Separates write operations (commands dispatched through a middleware-enabled CommandBus) from read operations (queries returning denormalized read models via QueryBus), so domain aggregates stay focused on state transitions while reads are independently optimized.

ADR-002: Event Sourcing

Persists domain aggregates as append-only event streams instead of mutable snapshots, providing a complete audit trail, time-travel debugging, and simplified persistence at the cost of event schema management and indefinite storage growth (mitigated by snapshots every 50 events).

ADR-003: Saga Pattern

Manages multi-step, cross-aggregate processes (failover, recovery, group rebalancing) through a SagaManager that orchestrates named steps with compensating actions, replacing distributed transactions with event-triggered workflows that persist their own state.

ADR-004: Preemptive Implementation of SEP-1766 and SEP-1763

Implements MCP tool digest pinning (SEP-1766) and interceptor framework compliance (SEP-1763) before upstream spec ratification, treating Hangar as the de facto reference implementation to capture first-mover positioning and deliver supply-chain integrity to customers immediately.

Companion to ADR-005 (SEP-1763 Interceptor Framework Compliance).

ADR-005: SEP-1763 Interceptor Framework Compliance

Aligns hangar-agent with the evolving SEP-1763 interceptor specification by mapping existing proxy capabilities to spec terminology and incrementally adding missing features (Mutator type, hook-based events, per-interceptor failOpen, wildcard subscriptions).

Companion to ADR-004 (SEP-1766 Digest Pinning).

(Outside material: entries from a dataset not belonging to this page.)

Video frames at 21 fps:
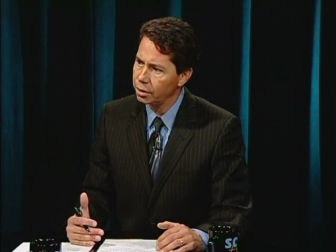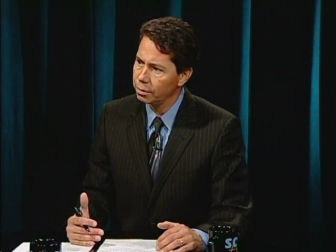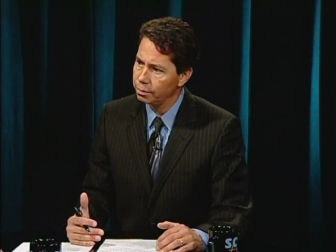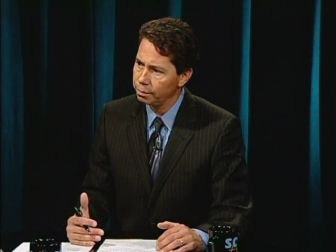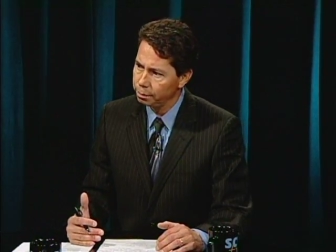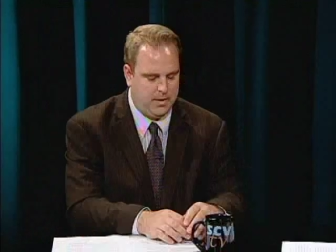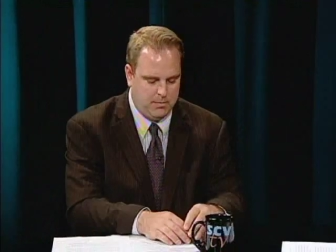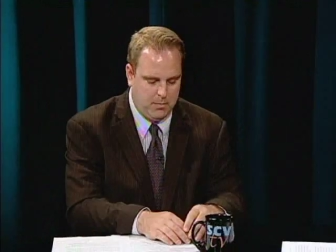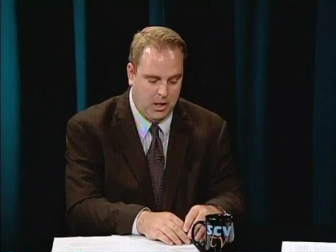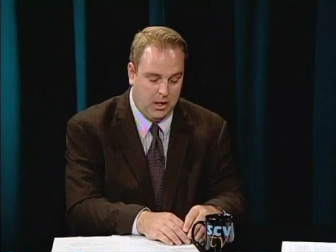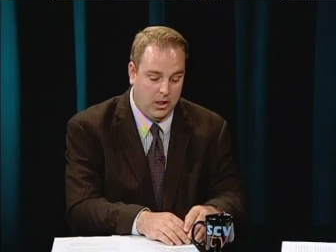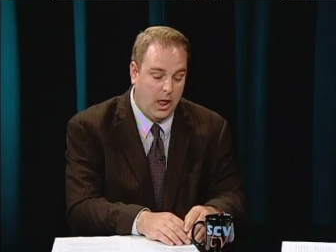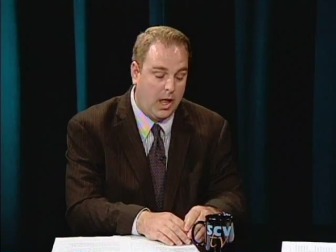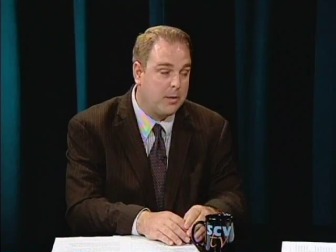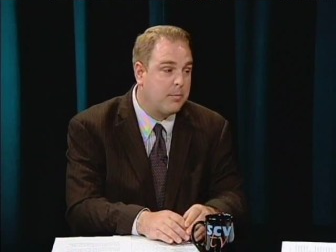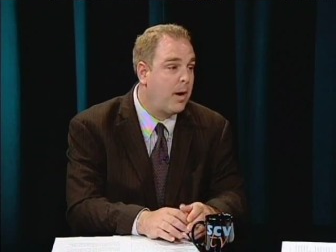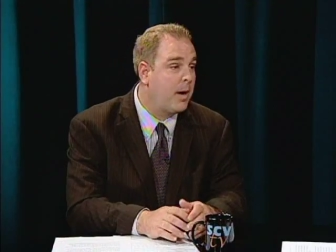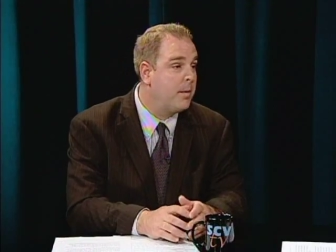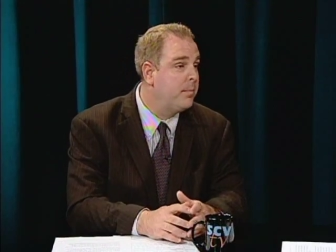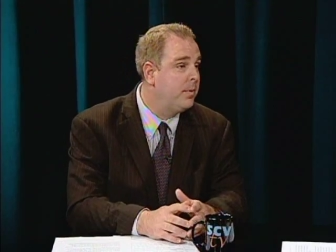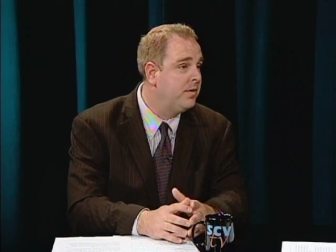Yeah. A lot
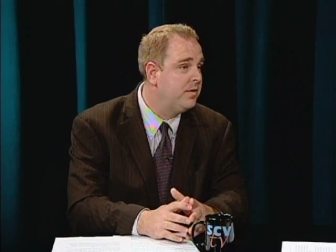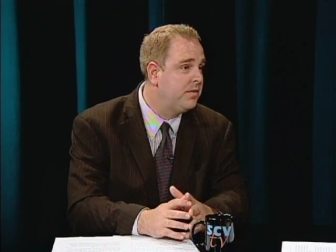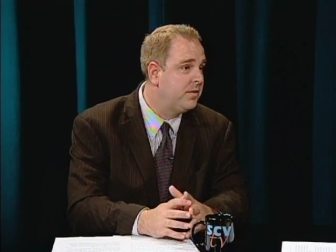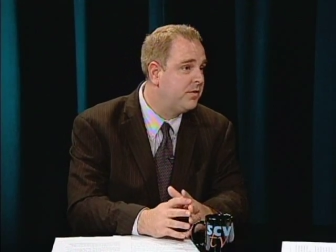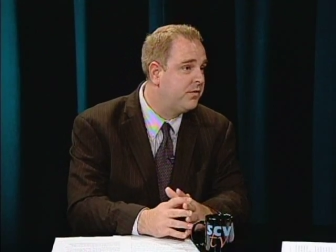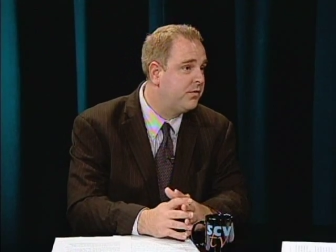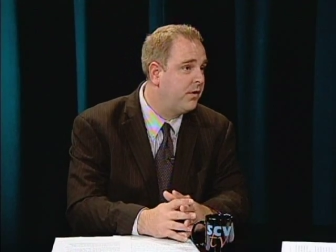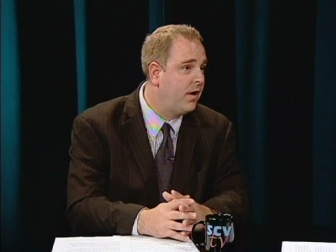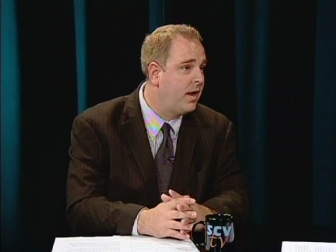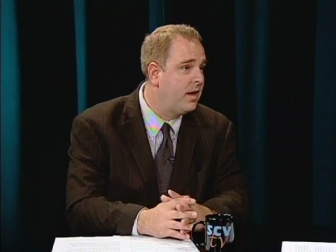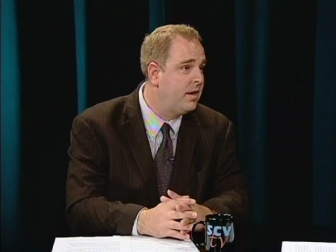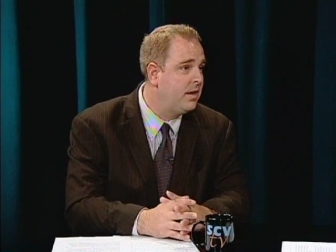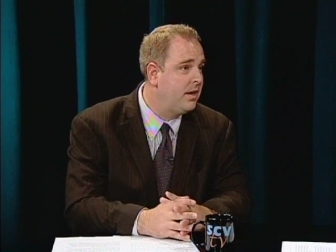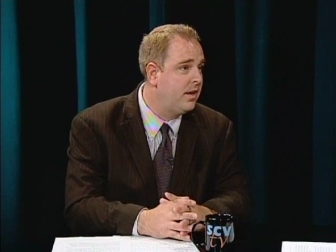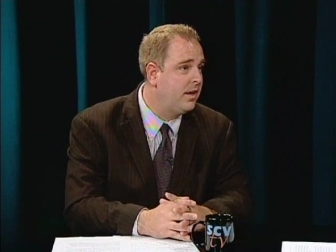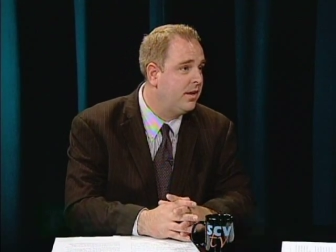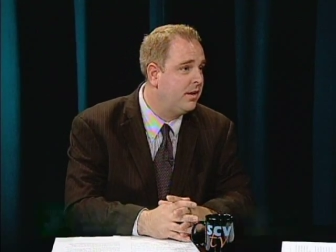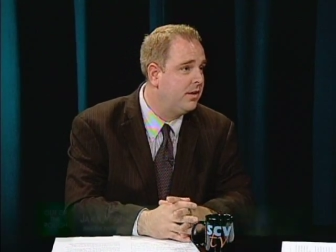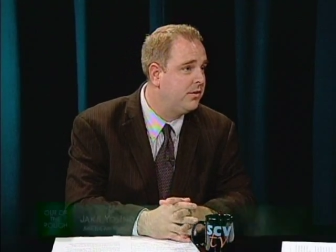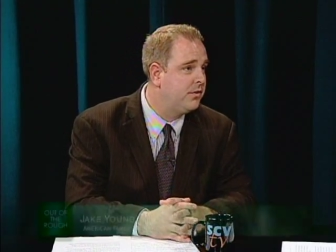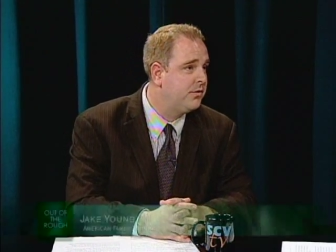of my business, Fred,
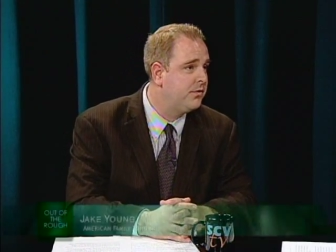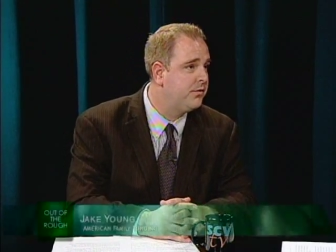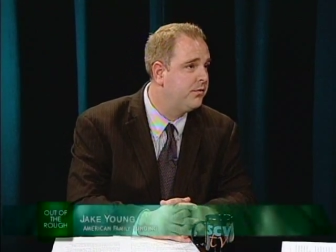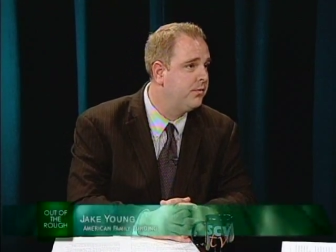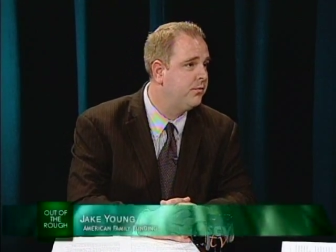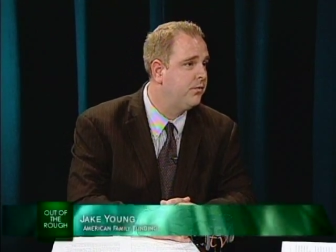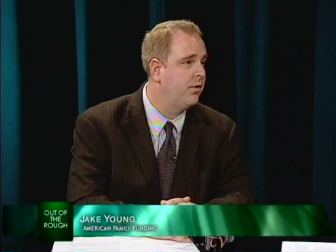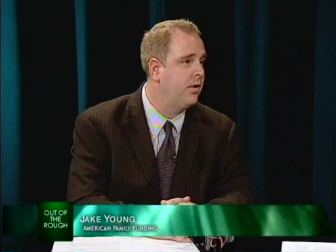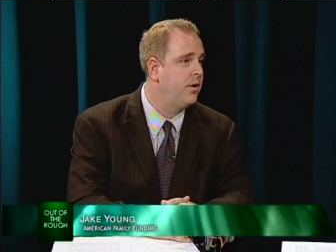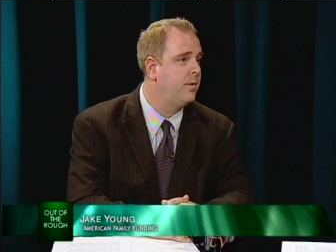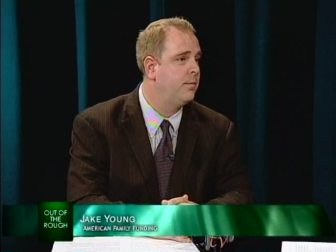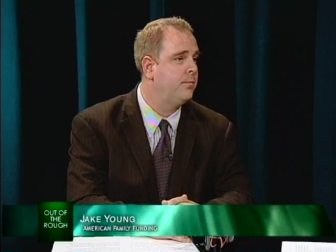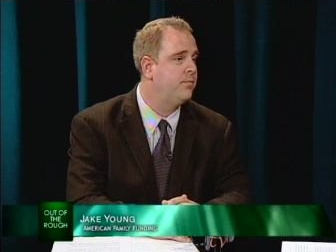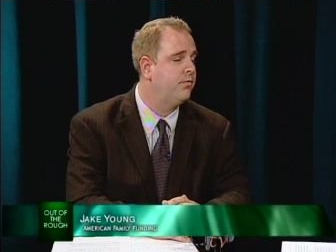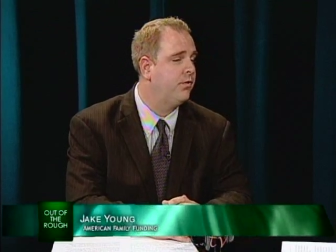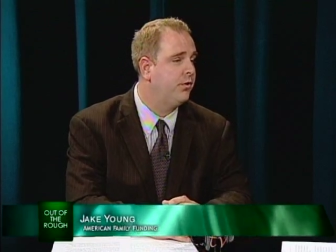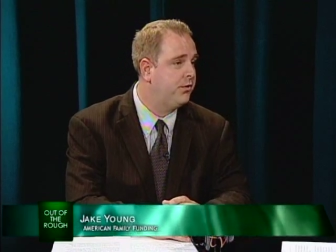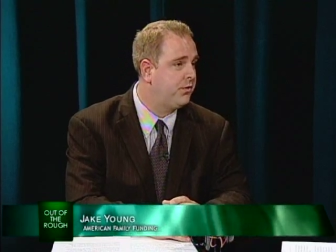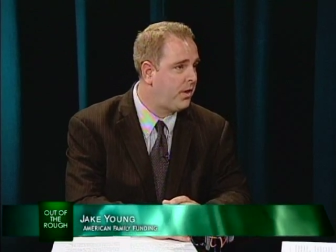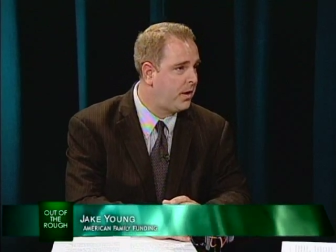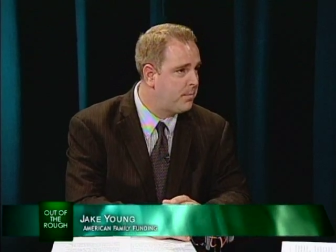is from
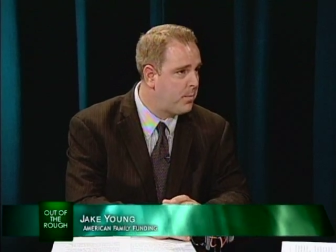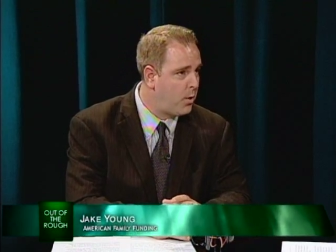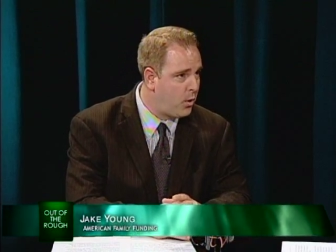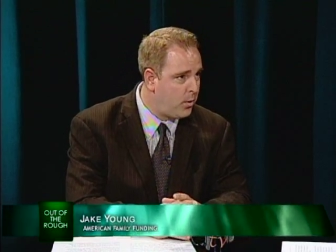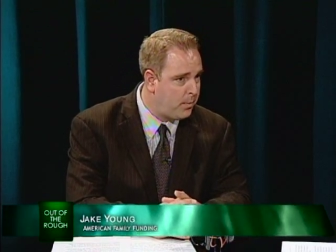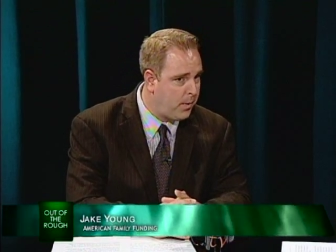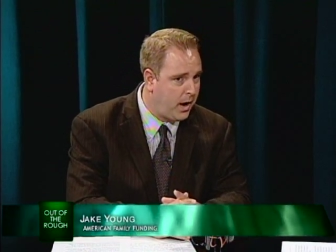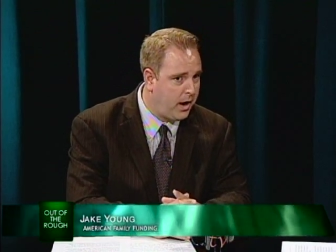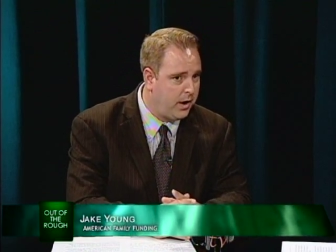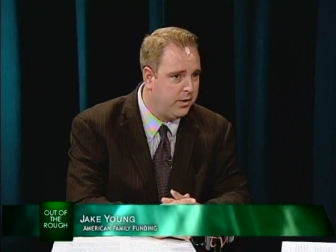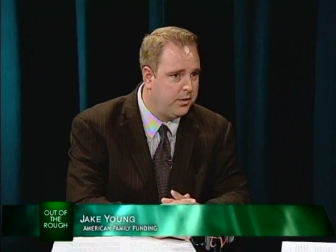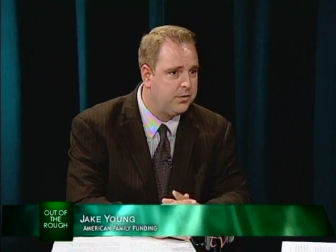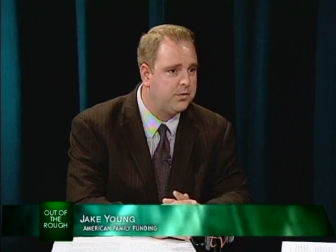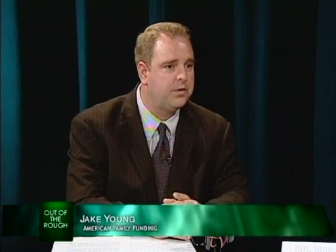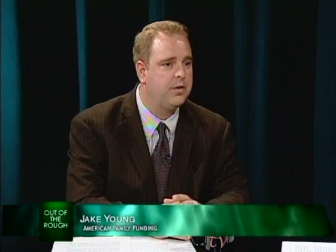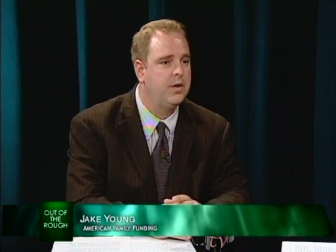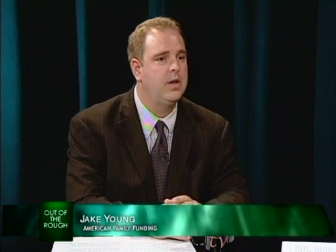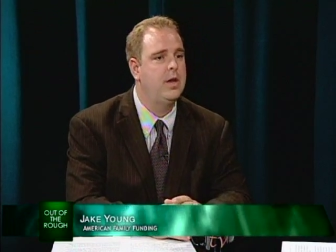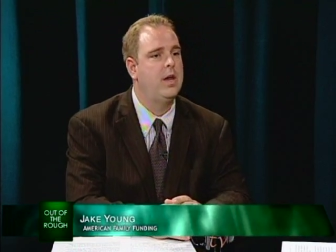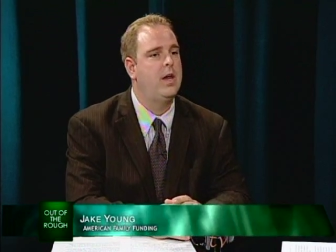first-time home buyers.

ADR-006: Runtime Enforcement Strategy -- Tetragon-First, Pluggable Backend

Adopts a pluggable enforcement backend architecture with Tetragon as the primary engine (v1.5+), KubeArmor and Falco as optional secondaries (v2.5+), and NetworkPolicy as the v1.0 baseline -- keeping differentiation in MCP-semantic policy compilation rather than kernel-level hooks.

ADR-007: Langfuse Integration for LLM Observability

Integrates with Langfuse through a Port/Adapter pattern (ObservabilityPort with LangfuseObservabilityAdapter) to provide LLM-specific observability (cost tracking, prompt correlation, quality evaluation) as an optional dependency alongside existing OpenTelemetry infrastructure telemetry.

Conventions

ADR files follow the pattern ADR-NNN-kebab-name.md with three-digit zero-padded numbers that are never reused or renumbered. Each ADR has a three-line header (Status, Date, Authors), three required body sections (Context, Decision, Consequences), and optional sections for Alternatives Considered and References. Once accepted, ADR bodies are immutable -- changing a decision requires a new ADR. Five statuses are permitted: Proposed, Accepted, Superseded by ADR-NNN, Deprecated, and Rejected. For the full specification, see AGENTS.md.